TASK INSTRUCTIONS:
Copy each line, word for word, from the one with "[0:03.00-0:04.00]" through the final line of the listing, but skip the pictures.

INFORMATION:
___
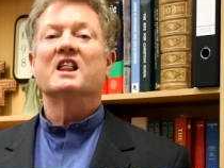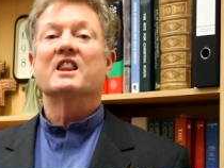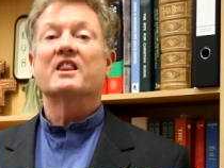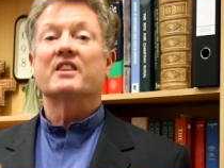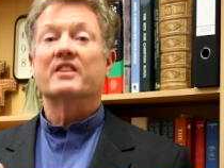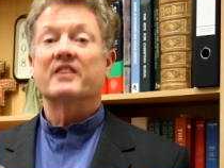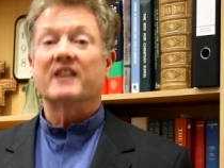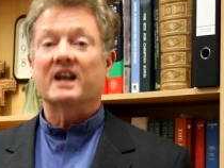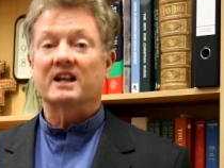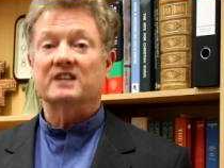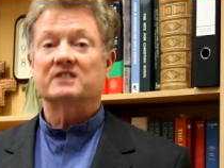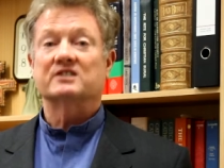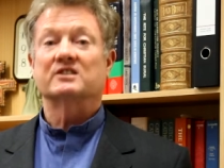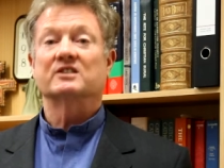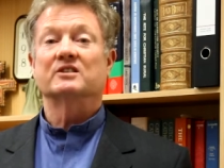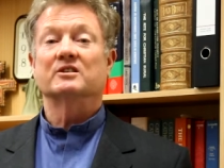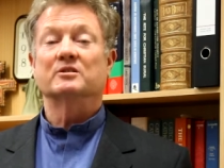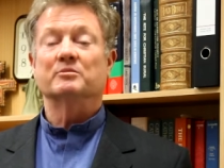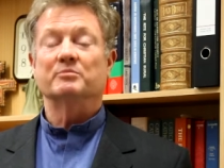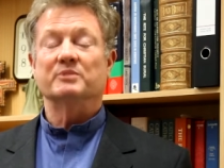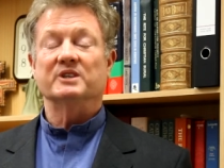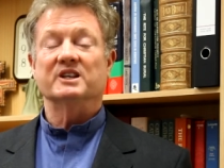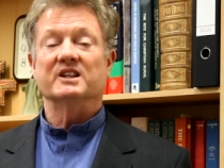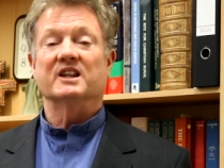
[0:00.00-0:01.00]
that's going
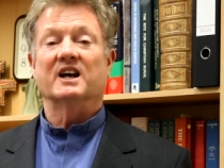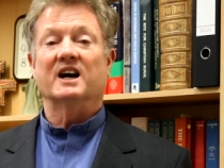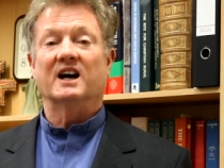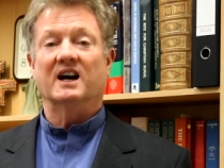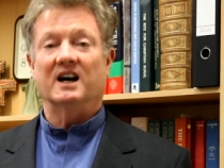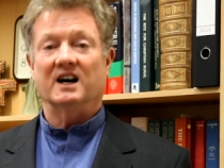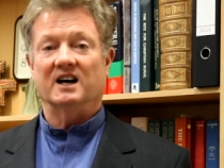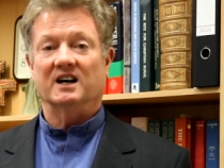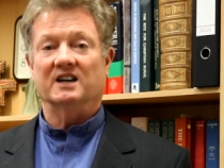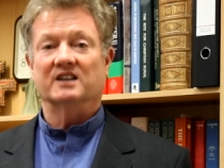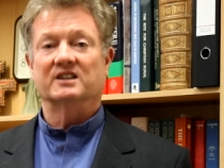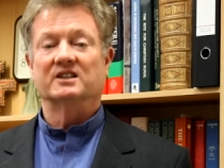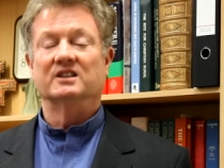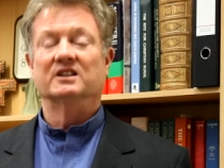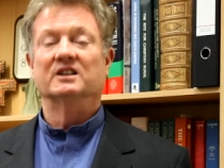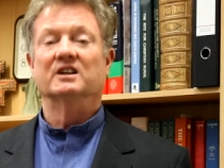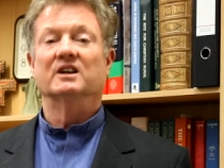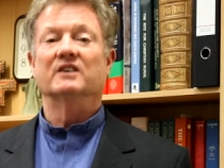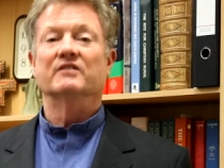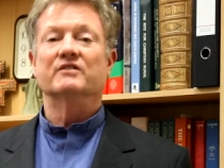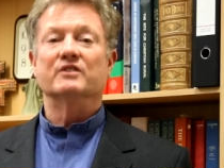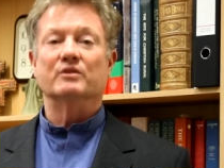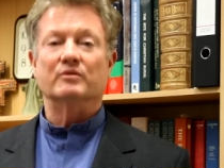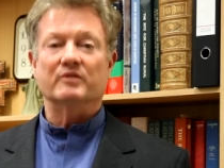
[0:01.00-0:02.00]
to be the heart
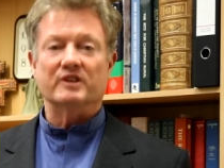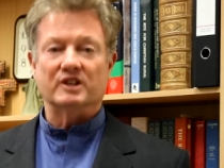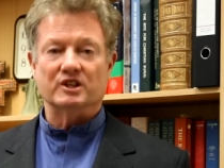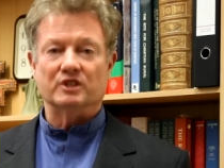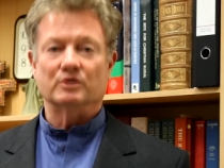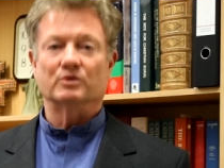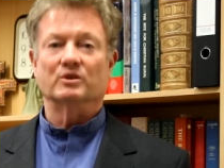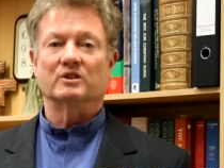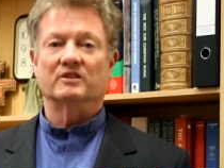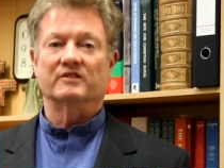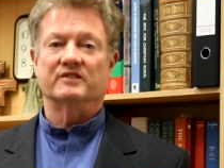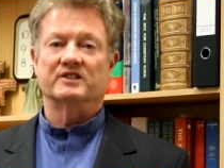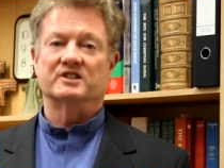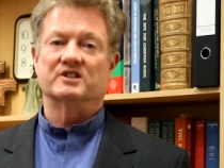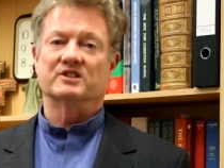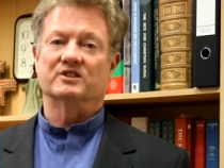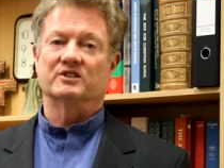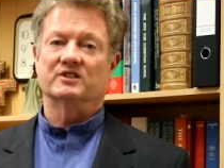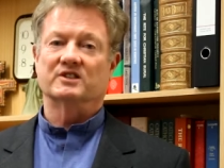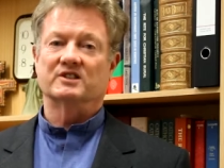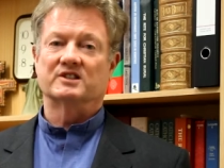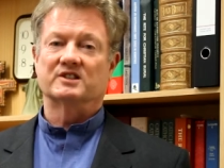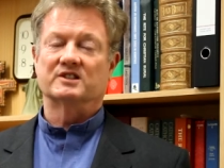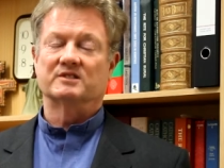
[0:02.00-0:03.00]
of the renewal of the
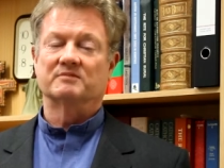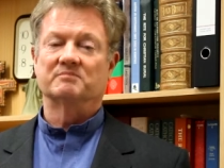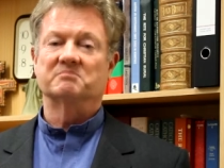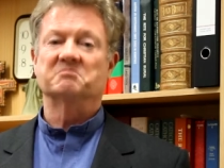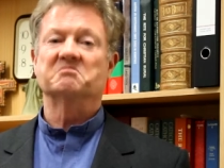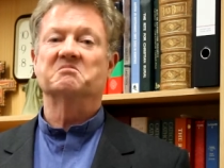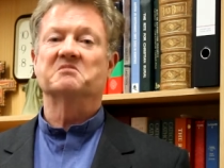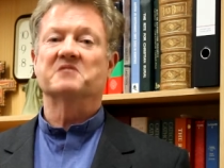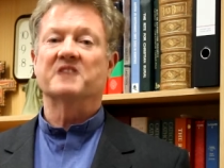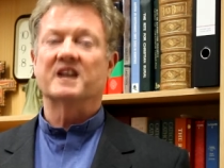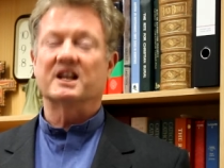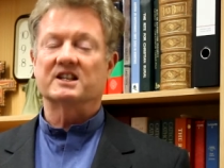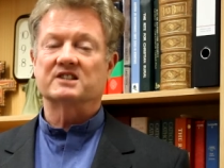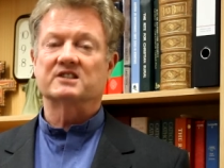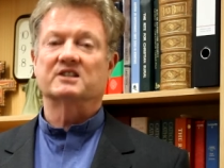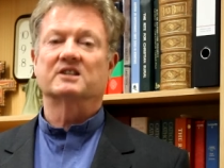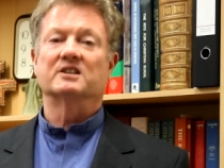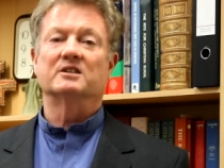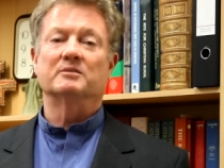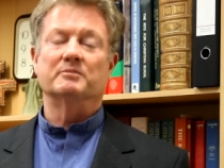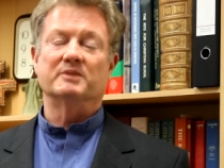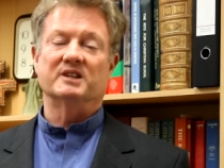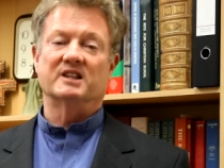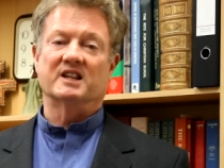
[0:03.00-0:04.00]
church. That's
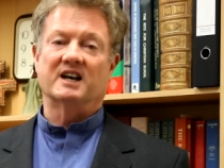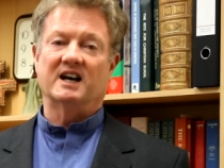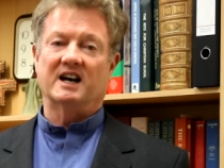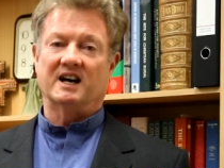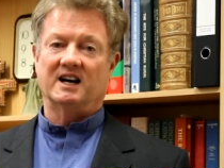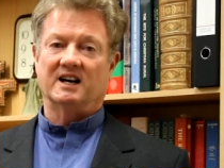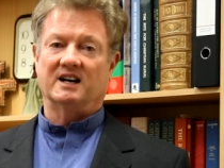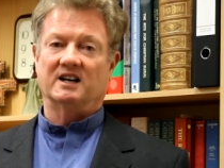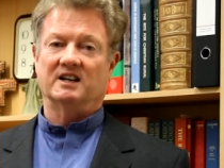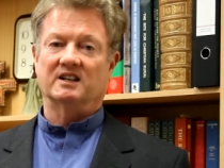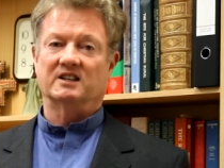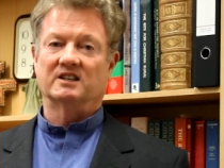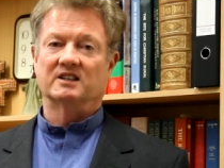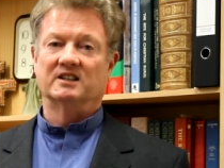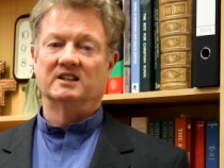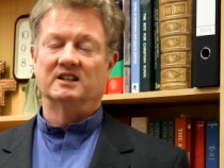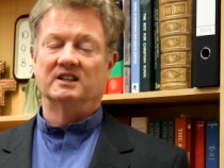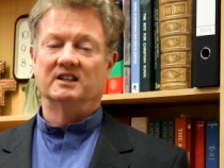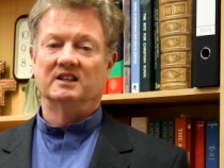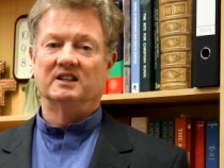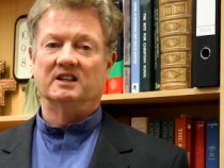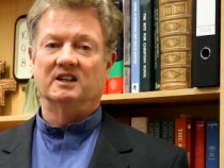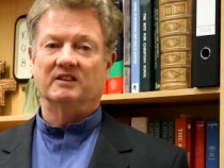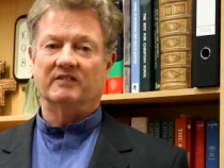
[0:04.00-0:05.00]
going to be the heart
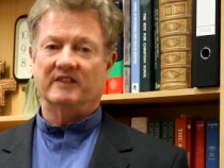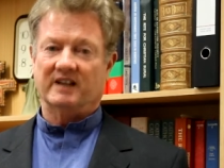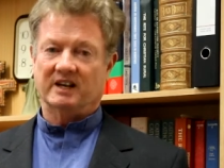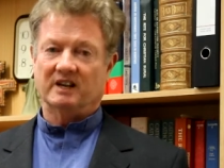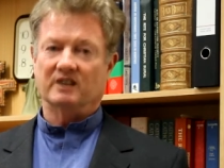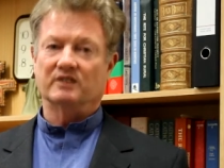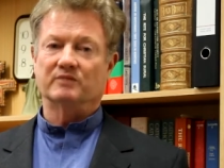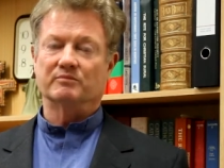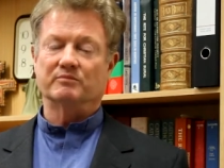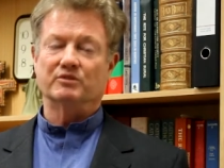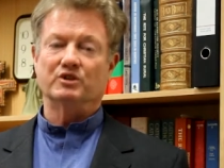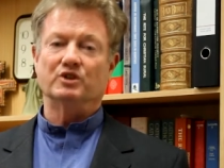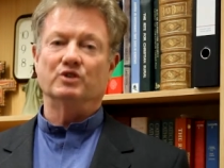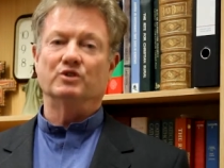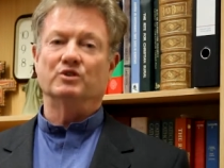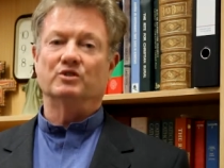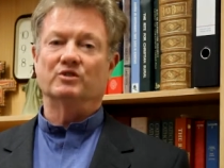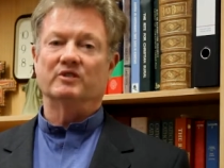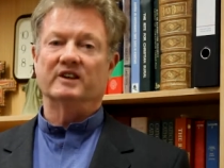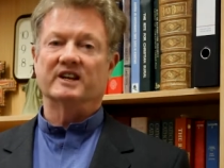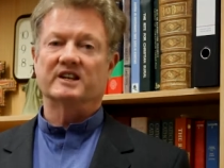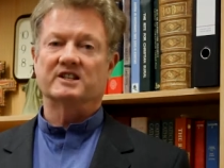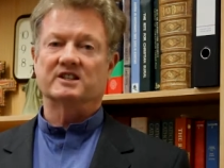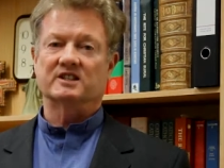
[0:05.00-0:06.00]
of our new
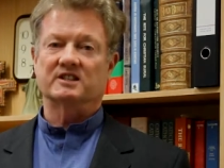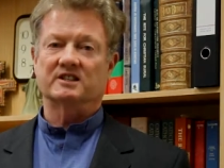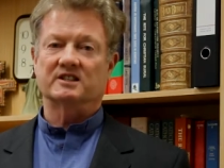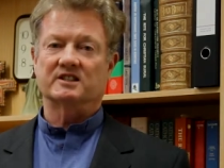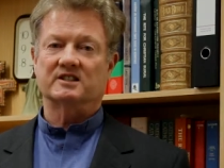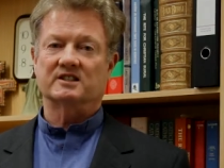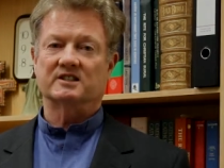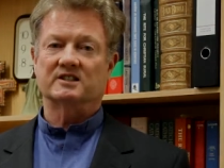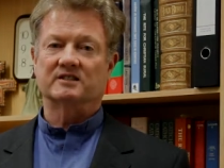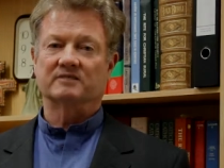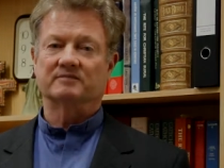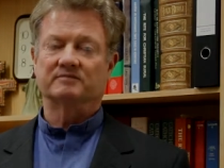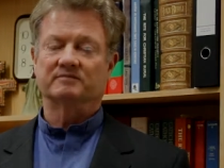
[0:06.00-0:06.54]
directions.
___
RESULT BELOW:
[0:03.00-0:04.00]
church. That's
[0:04.00-0:05.00]
going to be the heart
[0:05.00-0:06.00]
of our new
[0:06.00-0:06.54]
directions.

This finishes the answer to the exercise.